### What you are asked to do
From start to end, write out the following data exactly, apart from its images.

Entries taken from a collection
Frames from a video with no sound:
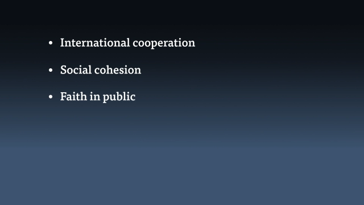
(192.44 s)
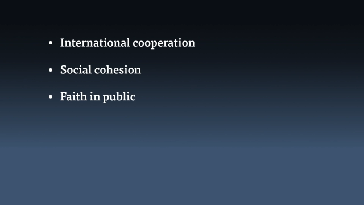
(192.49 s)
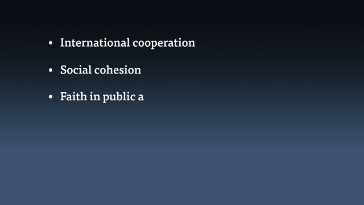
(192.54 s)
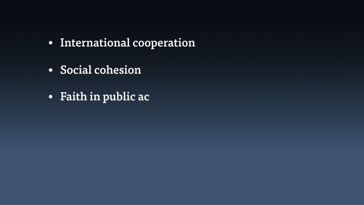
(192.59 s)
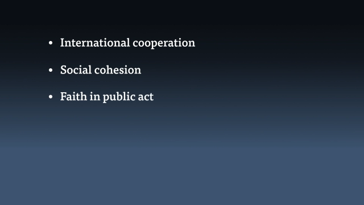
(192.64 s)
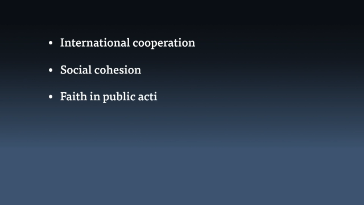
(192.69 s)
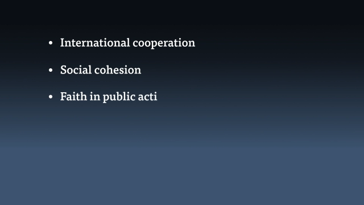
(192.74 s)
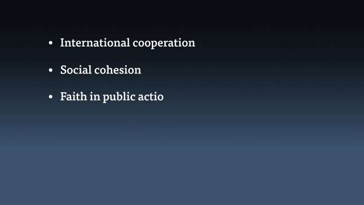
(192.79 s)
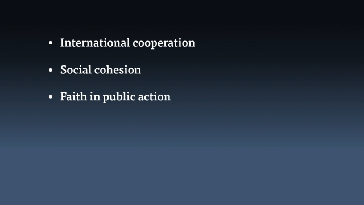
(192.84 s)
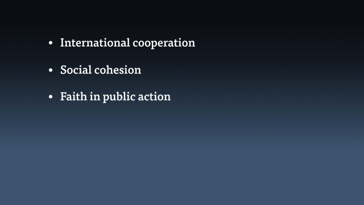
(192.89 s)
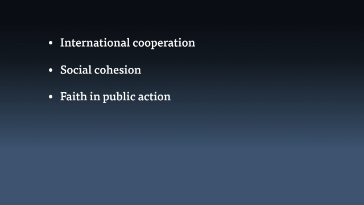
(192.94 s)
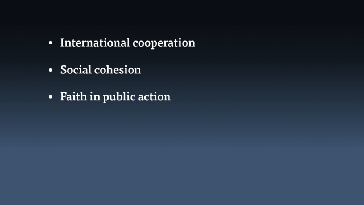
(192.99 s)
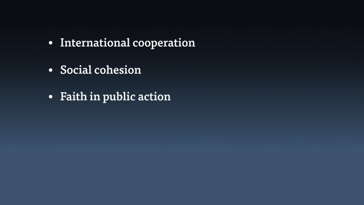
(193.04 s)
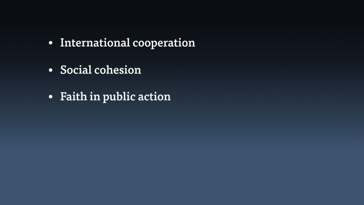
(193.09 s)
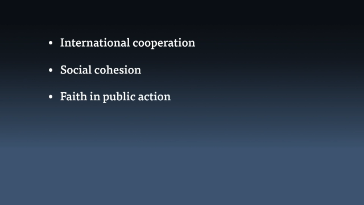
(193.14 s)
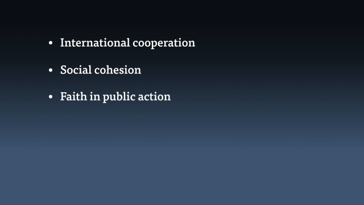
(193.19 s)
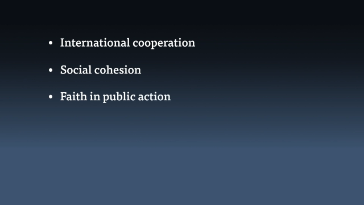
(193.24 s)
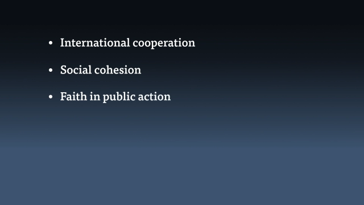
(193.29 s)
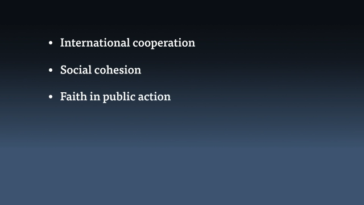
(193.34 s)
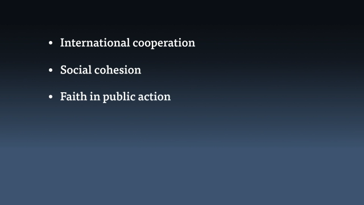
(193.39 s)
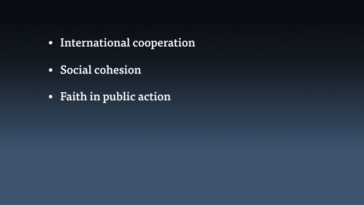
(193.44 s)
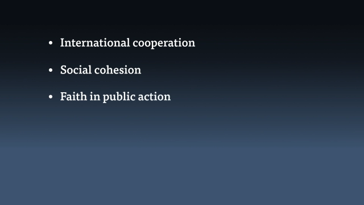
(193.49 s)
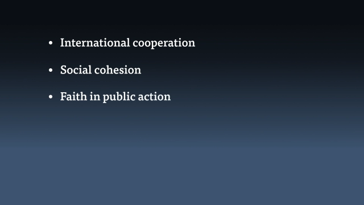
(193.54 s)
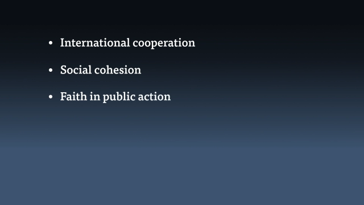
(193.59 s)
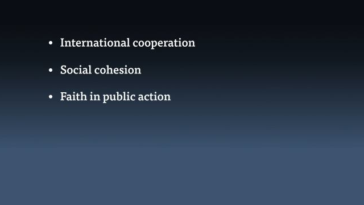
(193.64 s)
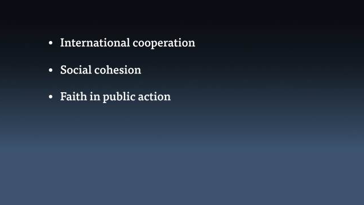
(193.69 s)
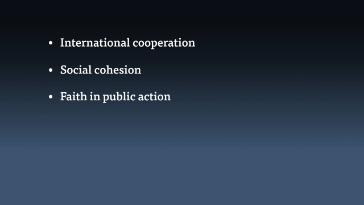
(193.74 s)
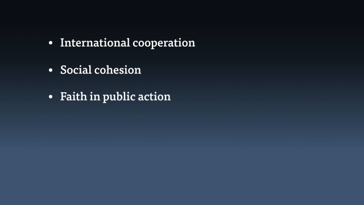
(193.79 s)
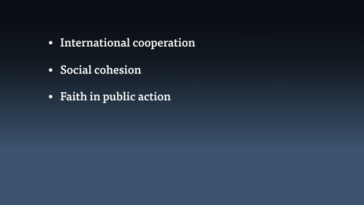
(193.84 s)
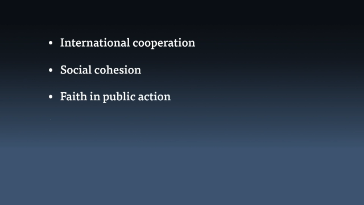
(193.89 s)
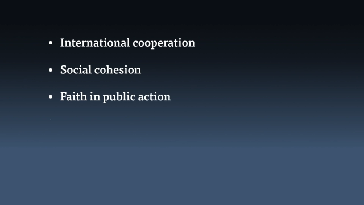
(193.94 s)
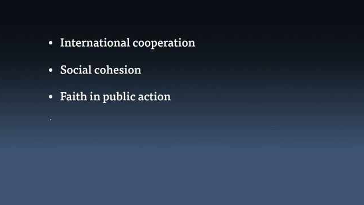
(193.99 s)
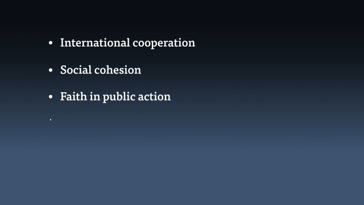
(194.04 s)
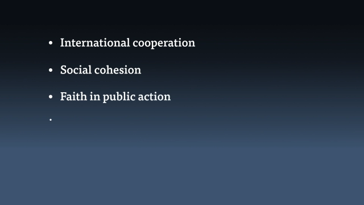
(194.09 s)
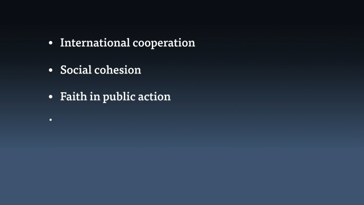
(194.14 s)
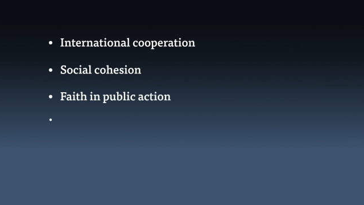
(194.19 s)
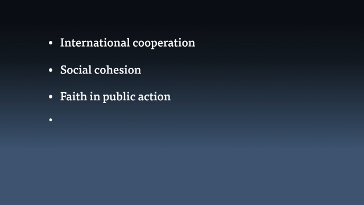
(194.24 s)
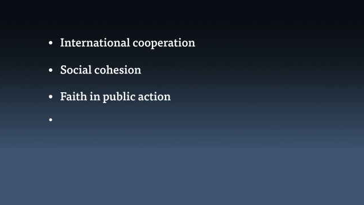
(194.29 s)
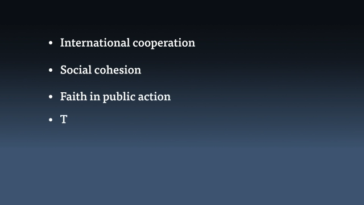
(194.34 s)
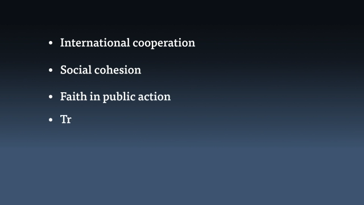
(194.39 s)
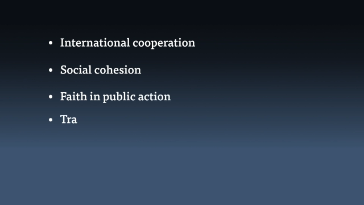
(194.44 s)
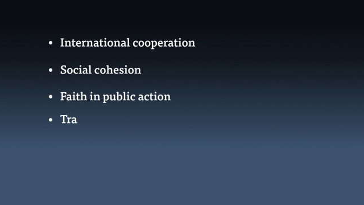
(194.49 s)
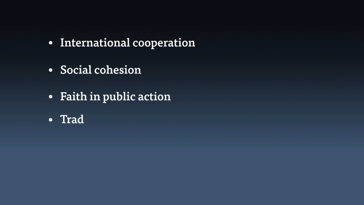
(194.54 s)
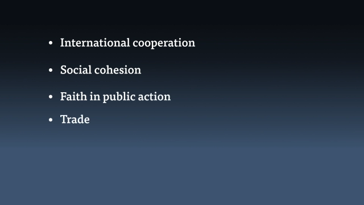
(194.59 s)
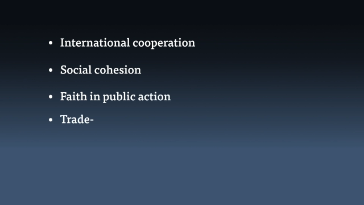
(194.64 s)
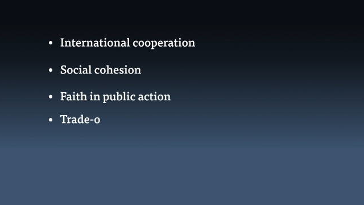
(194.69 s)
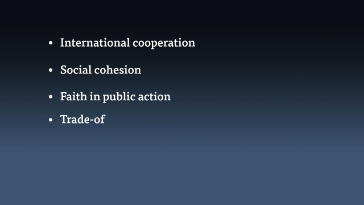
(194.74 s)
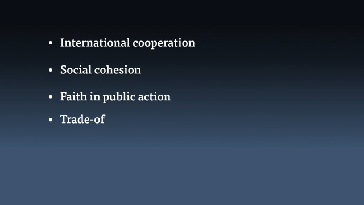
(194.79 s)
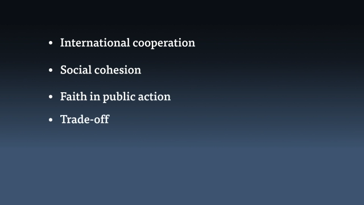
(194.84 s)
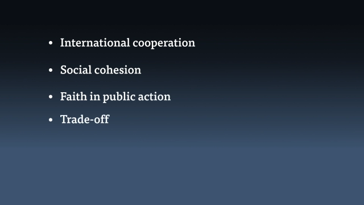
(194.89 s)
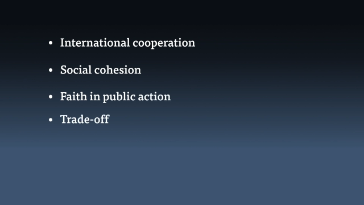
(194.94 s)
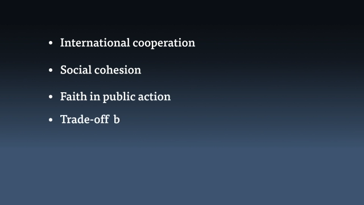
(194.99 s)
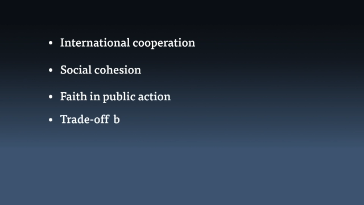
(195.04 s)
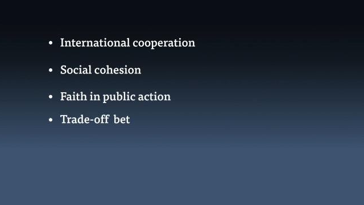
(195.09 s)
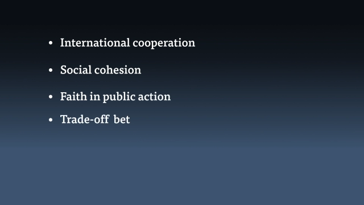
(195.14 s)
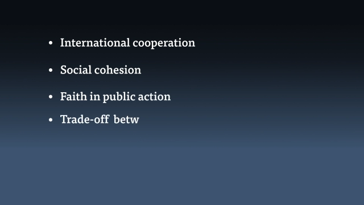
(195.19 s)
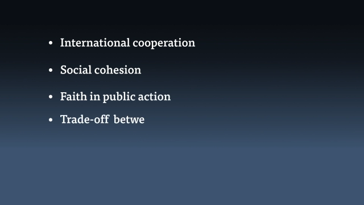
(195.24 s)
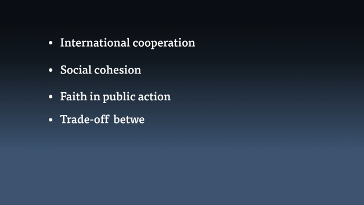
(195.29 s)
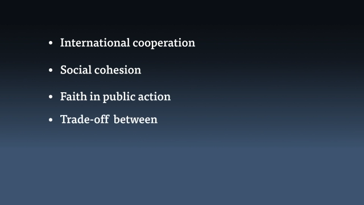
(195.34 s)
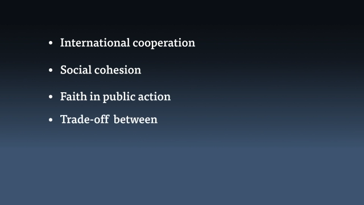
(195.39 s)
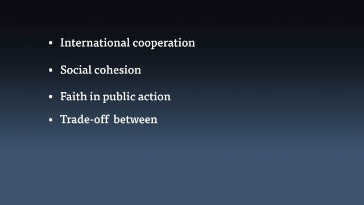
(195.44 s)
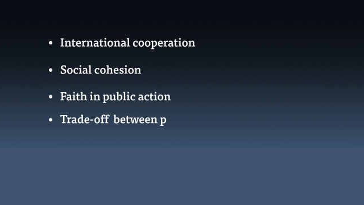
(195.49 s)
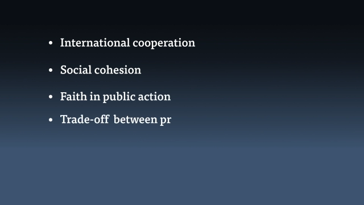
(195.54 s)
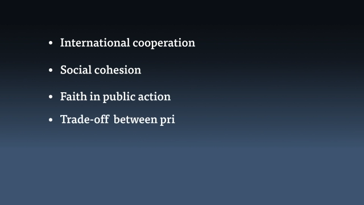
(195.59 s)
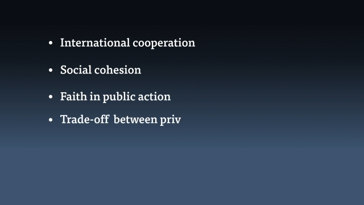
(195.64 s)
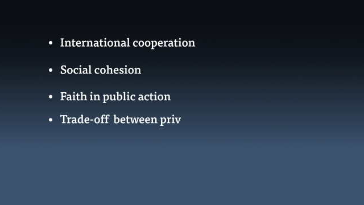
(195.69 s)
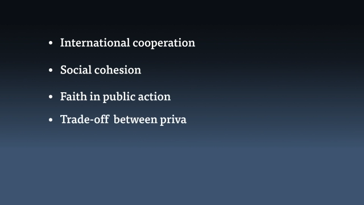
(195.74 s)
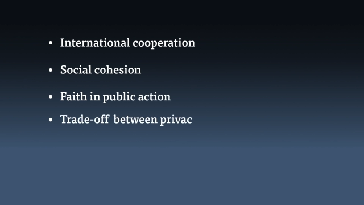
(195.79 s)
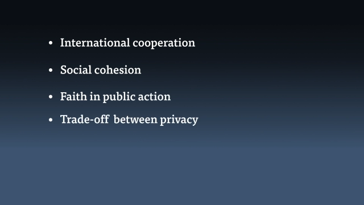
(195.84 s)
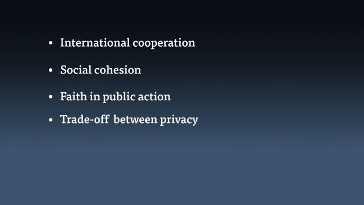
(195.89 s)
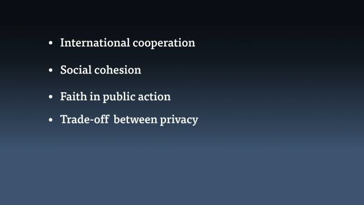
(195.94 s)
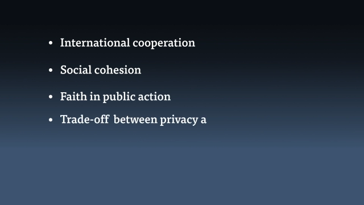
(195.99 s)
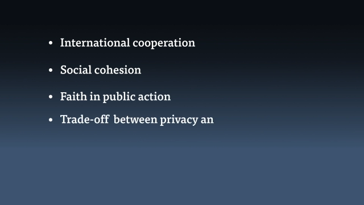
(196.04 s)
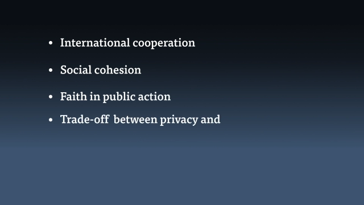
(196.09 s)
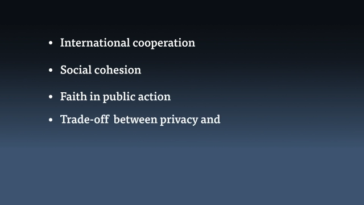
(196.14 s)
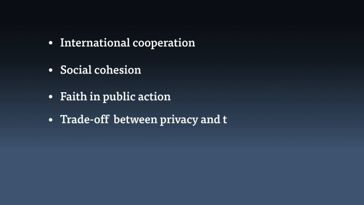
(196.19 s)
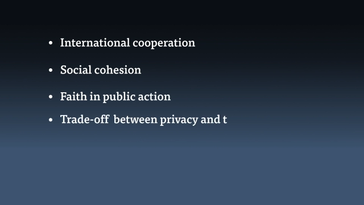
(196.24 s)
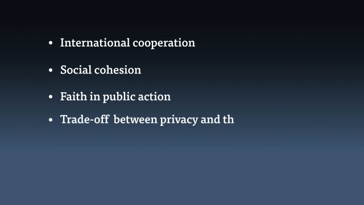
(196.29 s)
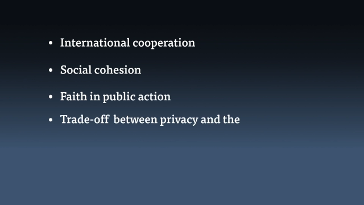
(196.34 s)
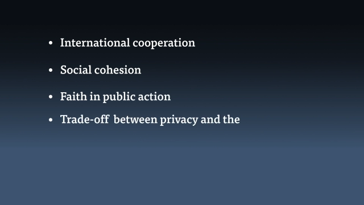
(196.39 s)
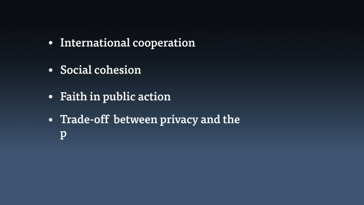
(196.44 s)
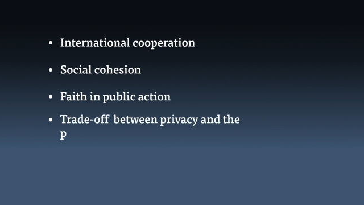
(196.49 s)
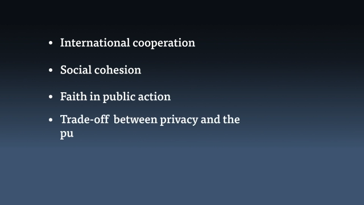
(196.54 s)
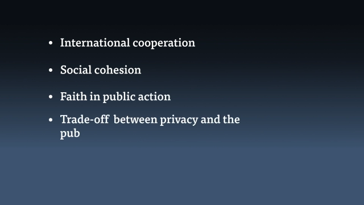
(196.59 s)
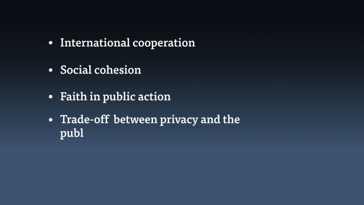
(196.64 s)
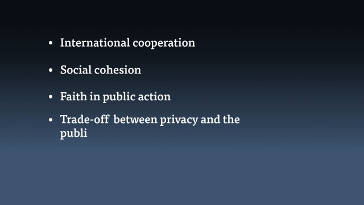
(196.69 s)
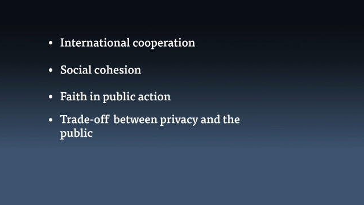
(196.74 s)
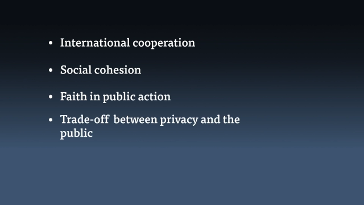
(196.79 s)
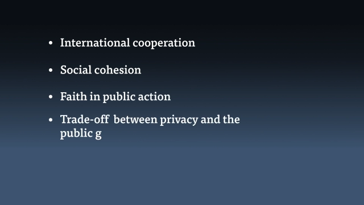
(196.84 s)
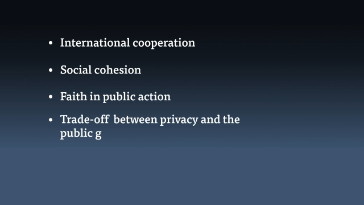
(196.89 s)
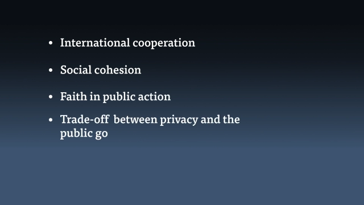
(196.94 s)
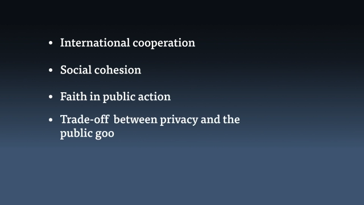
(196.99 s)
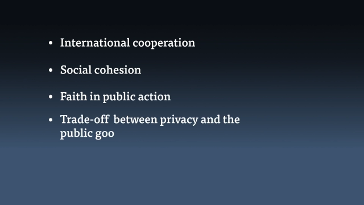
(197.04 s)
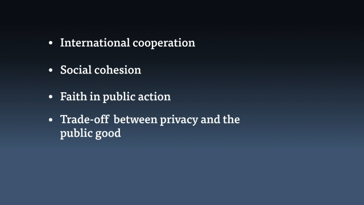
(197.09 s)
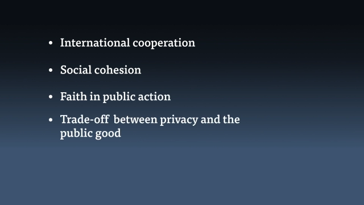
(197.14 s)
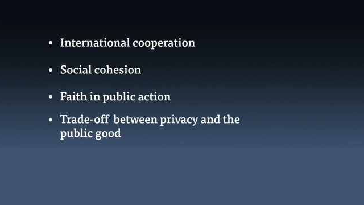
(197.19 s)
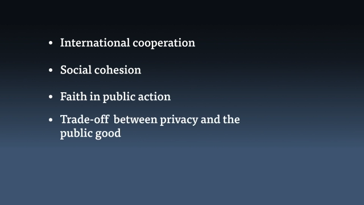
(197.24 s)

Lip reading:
[unreadable: no face in view]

### Answer for this exercise
Frames from a video with no sound:
(192.44 s)
(192.49 s)
(192.54 s)
(192.59 s)
(192.64 s)
(192.69 s)
(192.74 s)
(192.79 s)
(192.84 s)
(192.89 s)
(192.94 s)
(192.99 s)
(193.04 s)
(193.09 s)
(193.14 s)
(193.19 s)
(193.24 s)
(193.29 s)
(193.34 s)
(193.39 s)
(193.44 s)
(193.49 s)
(193.54 s)
(193.59 s)
(193.64 s)
(193.69 s)
(193.74 s)
(193.79 s)
(193.84 s)
(193.89 s)
(193.94 s)
(193.99 s)
(194.04 s)
(194.09 s)
(194.14 s)
(194.19 s)
(194.24 s)
(194.29 s)
(194.34 s)
(194.39 s)
(194.44 s)
(194.49 s)
(194.54 s)
(194.59 s)
(194.64 s)
(194.69 s)
(194.74 s)
(194.79 s)
(194.84 s)
(194.89 s)
(194.94 s)
(194.99 s)
(195.04 s)
(195.09 s)
(195.14 s)
(195.19 s)
(195.24 s)
(195.29 s)
(195.34 s)
(195.39 s)
(195.44 s)
(195.49 s)
(195.54 s)
(195.59 s)
(195.64 s)
(195.69 s)
(195.74 s)
(195.79 s)
(195.84 s)
(195.89 s)
(195.94 s)
(195.99 s)
(196.04 s)
(196.09 s)
(196.14 s)
(196.19 s)
(196.24 s)
(196.29 s)
(196.34 s)
(196.39 s)
(196.44 s)
(196.49 s)
(196.54 s)
(196.59 s)
(196.64 s)
(196.69 s)
(196.74 s)
(196.79 s)
(196.84 s)
(196.89 s)
(196.94 s)
(196.99 s)
(197.04 s)
(197.09 s)
(197.14 s)
(197.19 s)
(197.24 s)

Lip reading:
[unreadable: no face in view]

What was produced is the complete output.